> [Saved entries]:
-- Opening Marker --

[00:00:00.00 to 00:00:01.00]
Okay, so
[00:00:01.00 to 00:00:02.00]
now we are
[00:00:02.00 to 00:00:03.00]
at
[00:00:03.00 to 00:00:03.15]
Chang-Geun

-- Closing Marker --
-- Opening Marker --

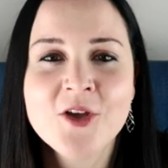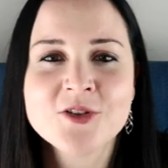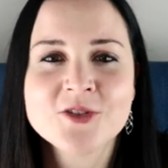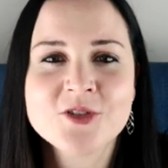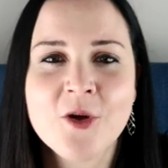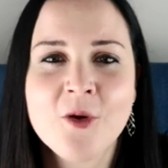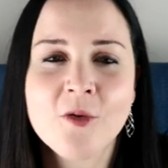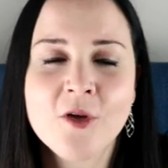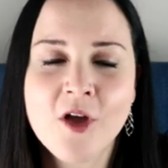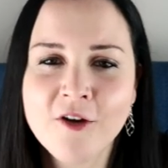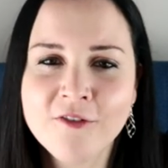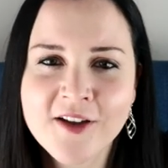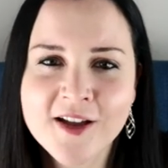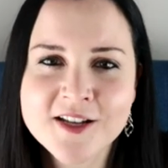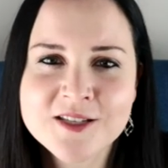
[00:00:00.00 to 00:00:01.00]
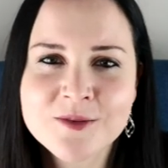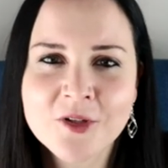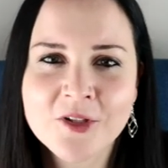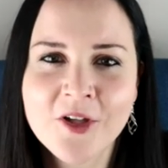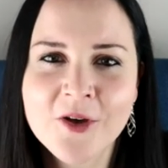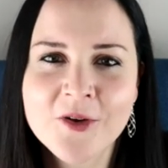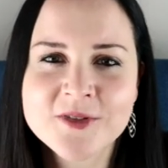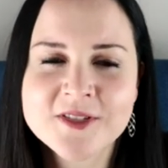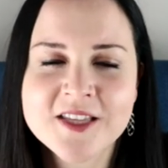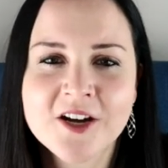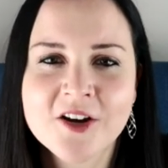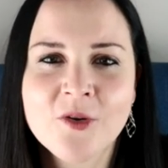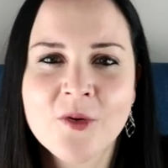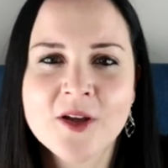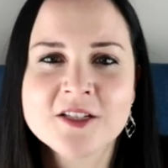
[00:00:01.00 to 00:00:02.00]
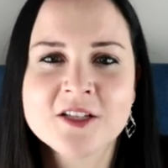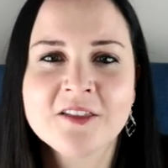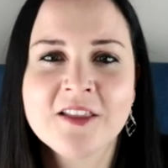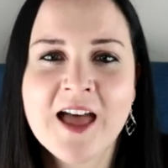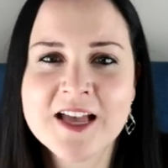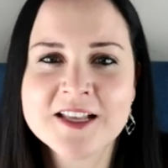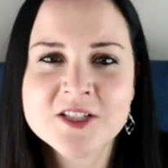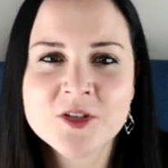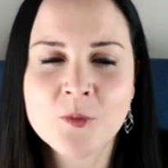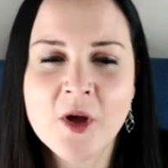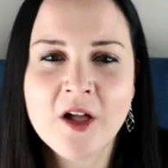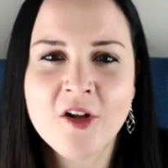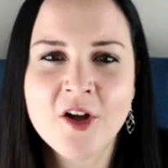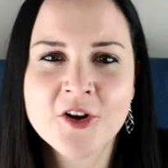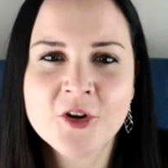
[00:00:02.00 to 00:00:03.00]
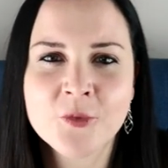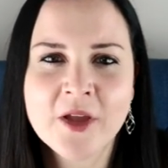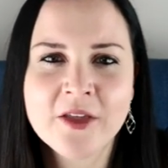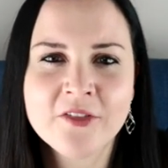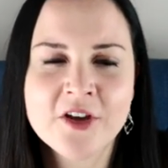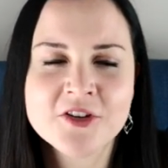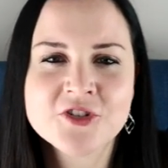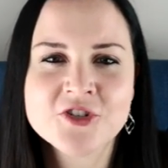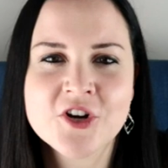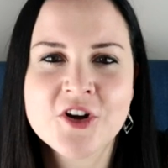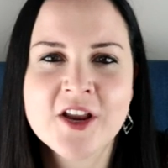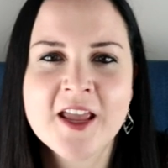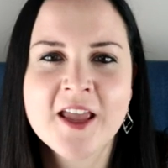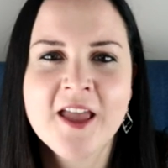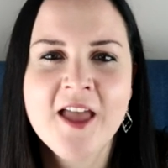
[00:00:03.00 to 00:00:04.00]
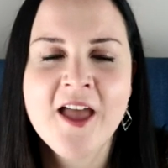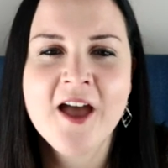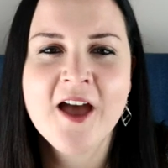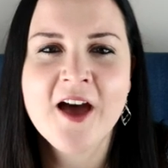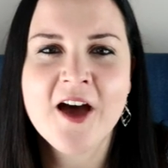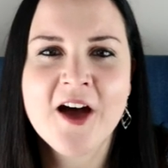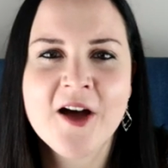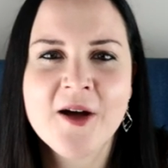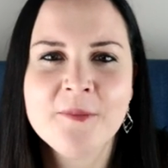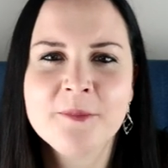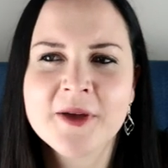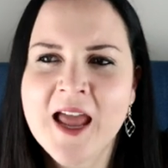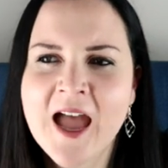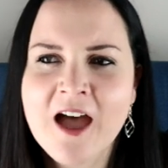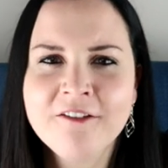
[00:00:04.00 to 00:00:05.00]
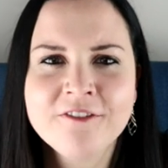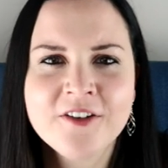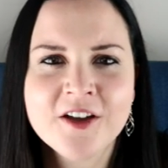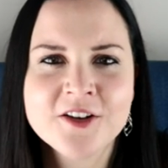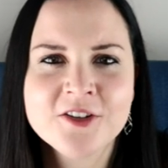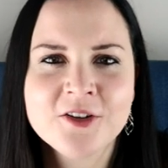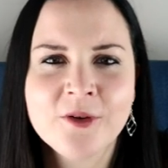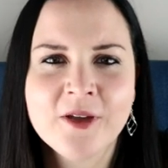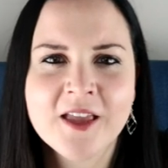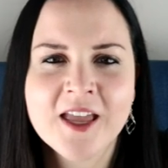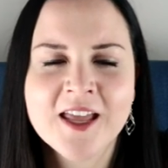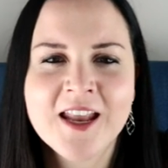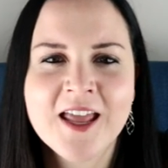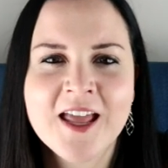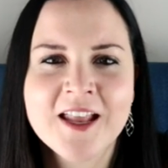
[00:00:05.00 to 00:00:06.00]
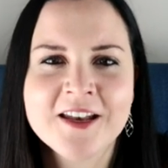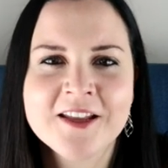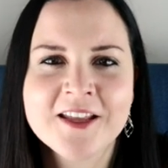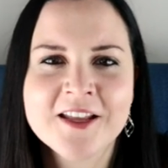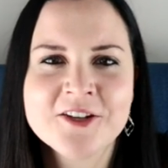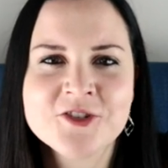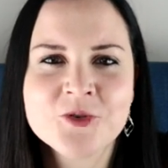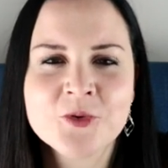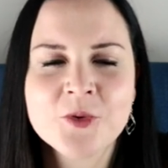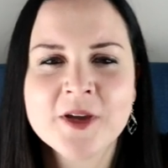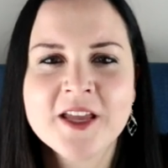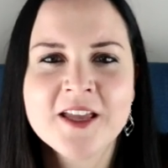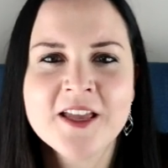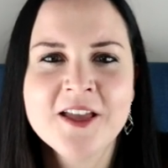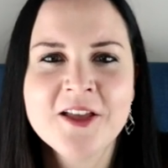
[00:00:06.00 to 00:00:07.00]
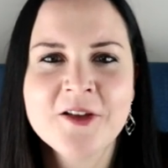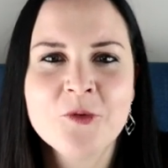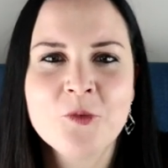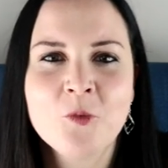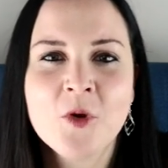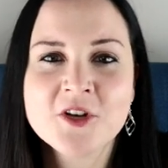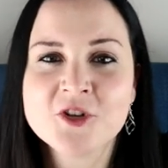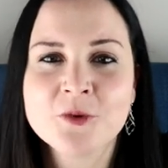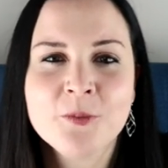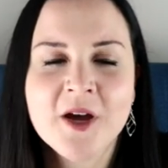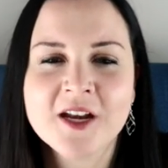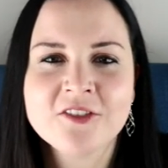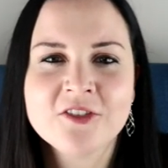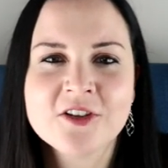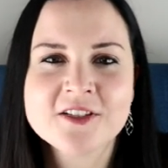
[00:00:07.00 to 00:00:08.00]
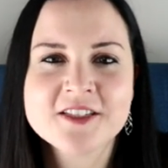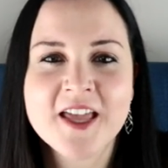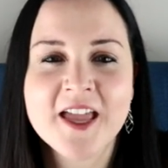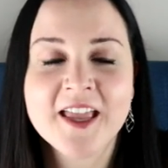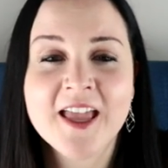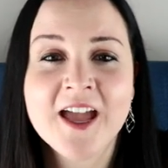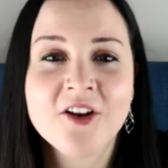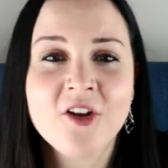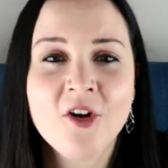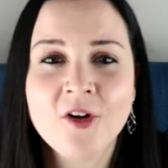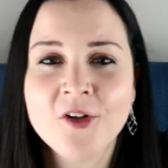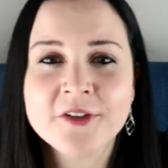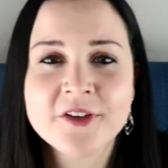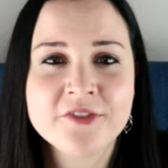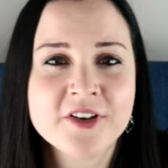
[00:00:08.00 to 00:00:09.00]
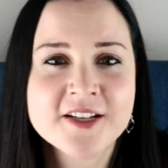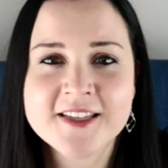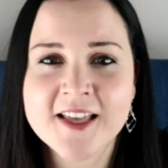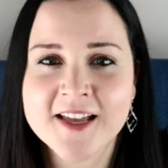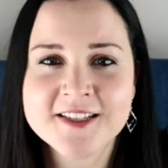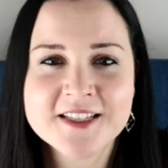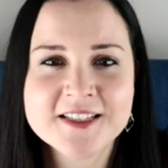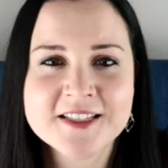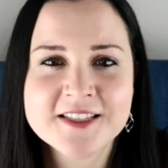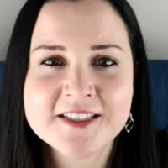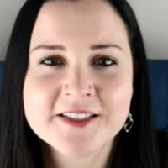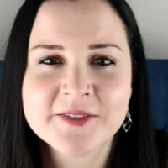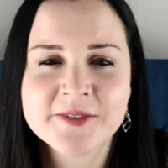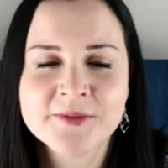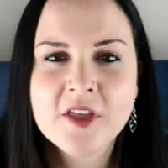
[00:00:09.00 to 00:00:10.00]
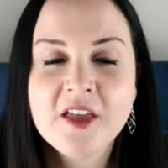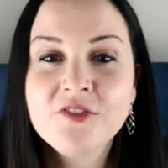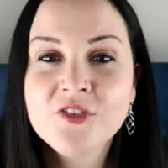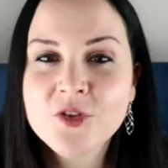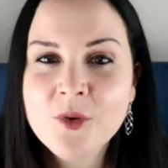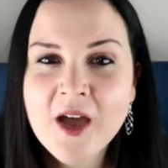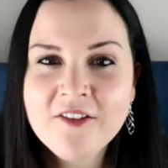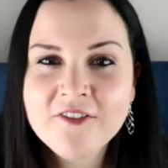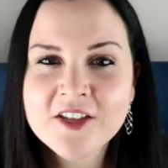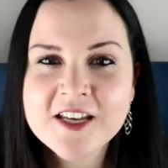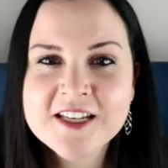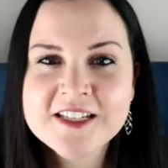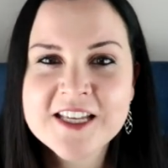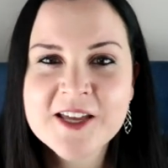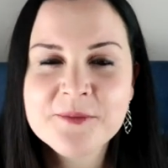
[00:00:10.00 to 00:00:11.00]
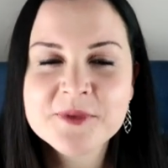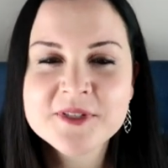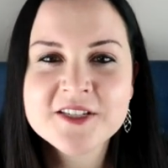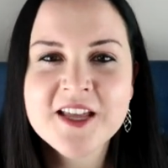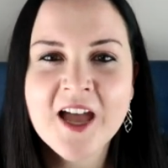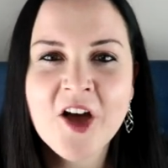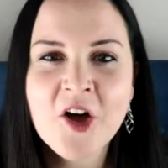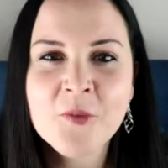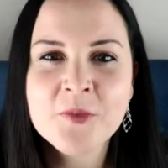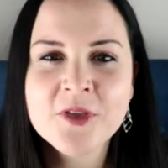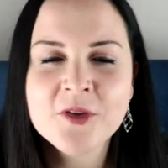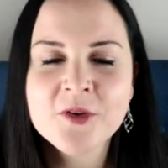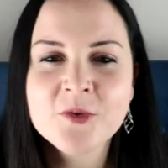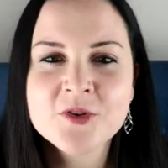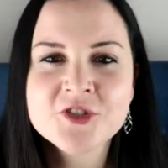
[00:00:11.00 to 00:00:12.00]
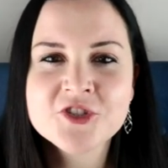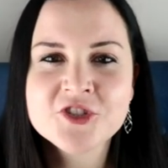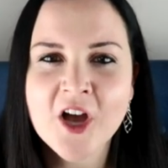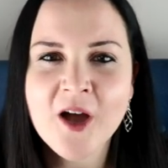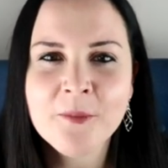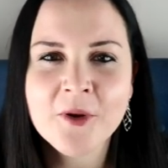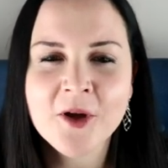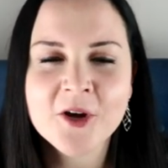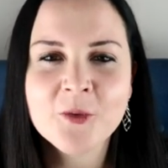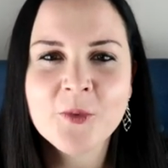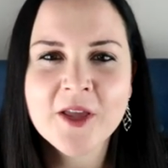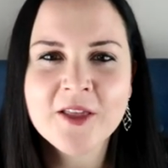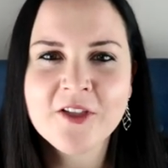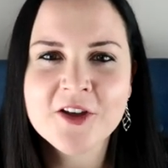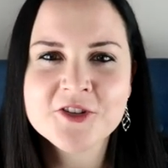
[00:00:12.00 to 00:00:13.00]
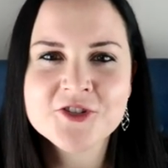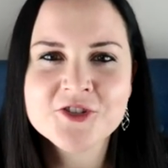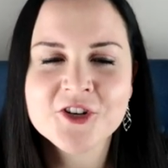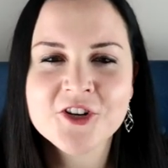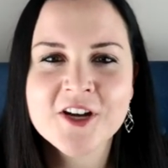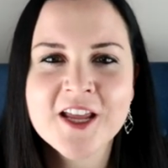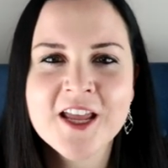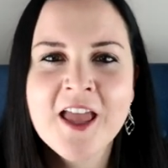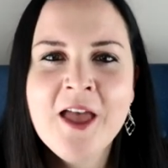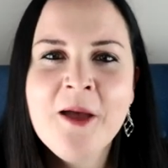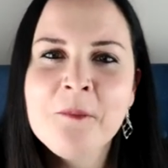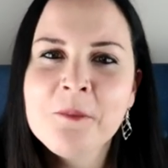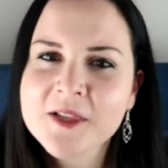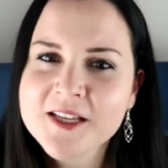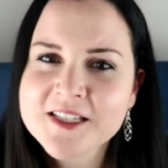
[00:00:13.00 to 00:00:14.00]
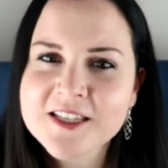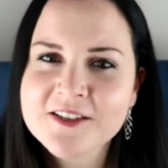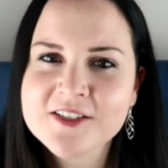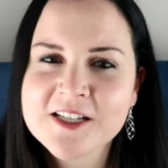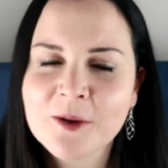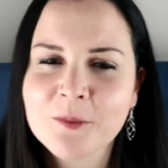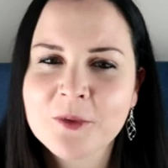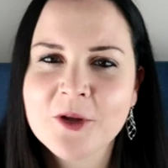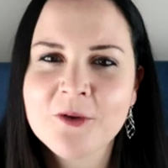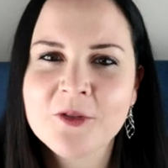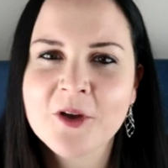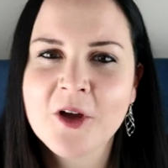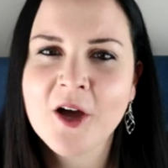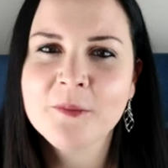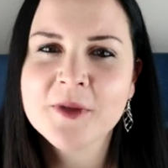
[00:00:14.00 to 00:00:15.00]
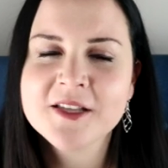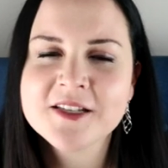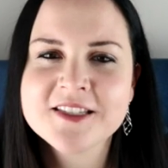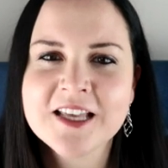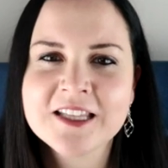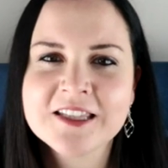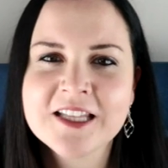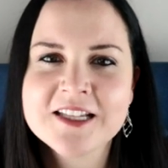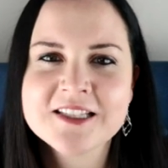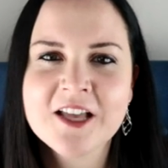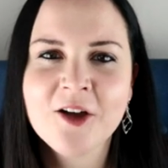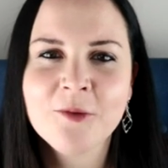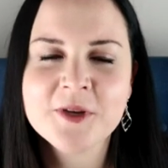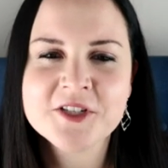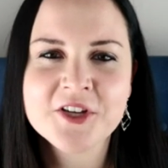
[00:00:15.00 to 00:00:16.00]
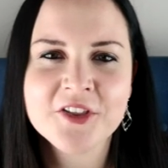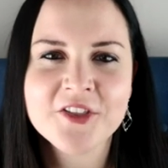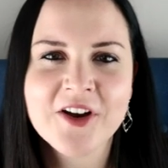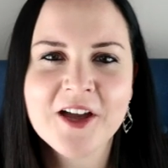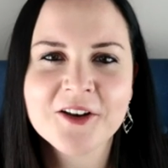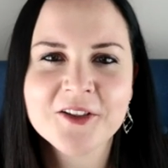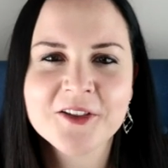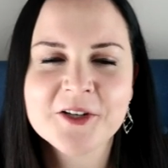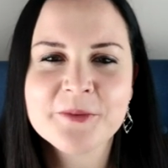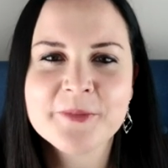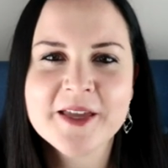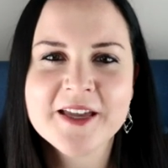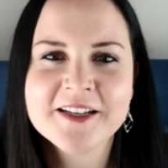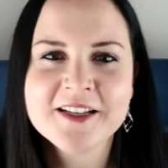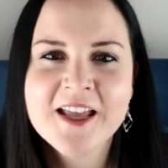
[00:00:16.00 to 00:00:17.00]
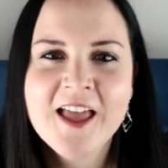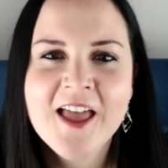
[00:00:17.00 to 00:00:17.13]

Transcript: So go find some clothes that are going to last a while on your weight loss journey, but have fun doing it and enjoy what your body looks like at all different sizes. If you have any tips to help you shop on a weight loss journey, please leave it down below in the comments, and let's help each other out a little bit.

-- Closing Marker --

> [WHAT TO PRODUCE]: Leaving every picture aside, reproduce exactly the lines above from the one with "[00:00:03.00 to 00:00:04.00]" up to and including the one with "Transcript: So go", and no others.

> [WRITTEN SOLUTION]:
[00:00:03.00 to 00:00:04.00]
[00:00:04.00 to 00:00:05.00]
[00:00:05.00 to 00:00:06.00]
[00:00:06.00 to 00:00:07.00]
[00:00:07.00 to 00:00:08.00]
[00:00:08.00 to 00:00:09.00]
[00:00:09.00 to 00:00:10.00]
[00:00:10.00 to 00:00:11.00]
[00:00:11.00 to 00:00:12.00]
[00:00:12.00 to 00:00:13.00]
[00:00:13.00 to 00:00:14.00]
[00:00:14.00 to 00:00:15.00]
[00:00:15.00 to 00:00:16.00]
[00:00:16.00 to 00:00:17.00]
[00:00:17.00 to 00:00:17.13]

Transcript: So go find some clothes that are going to last a while on your weight loss journey, but have fun doing it and enjoy what your body looks like at all different sizes. If you have any tips to help you shop on a weight loss journey, please leave it down below in the comments, and let's help each other out a little bit.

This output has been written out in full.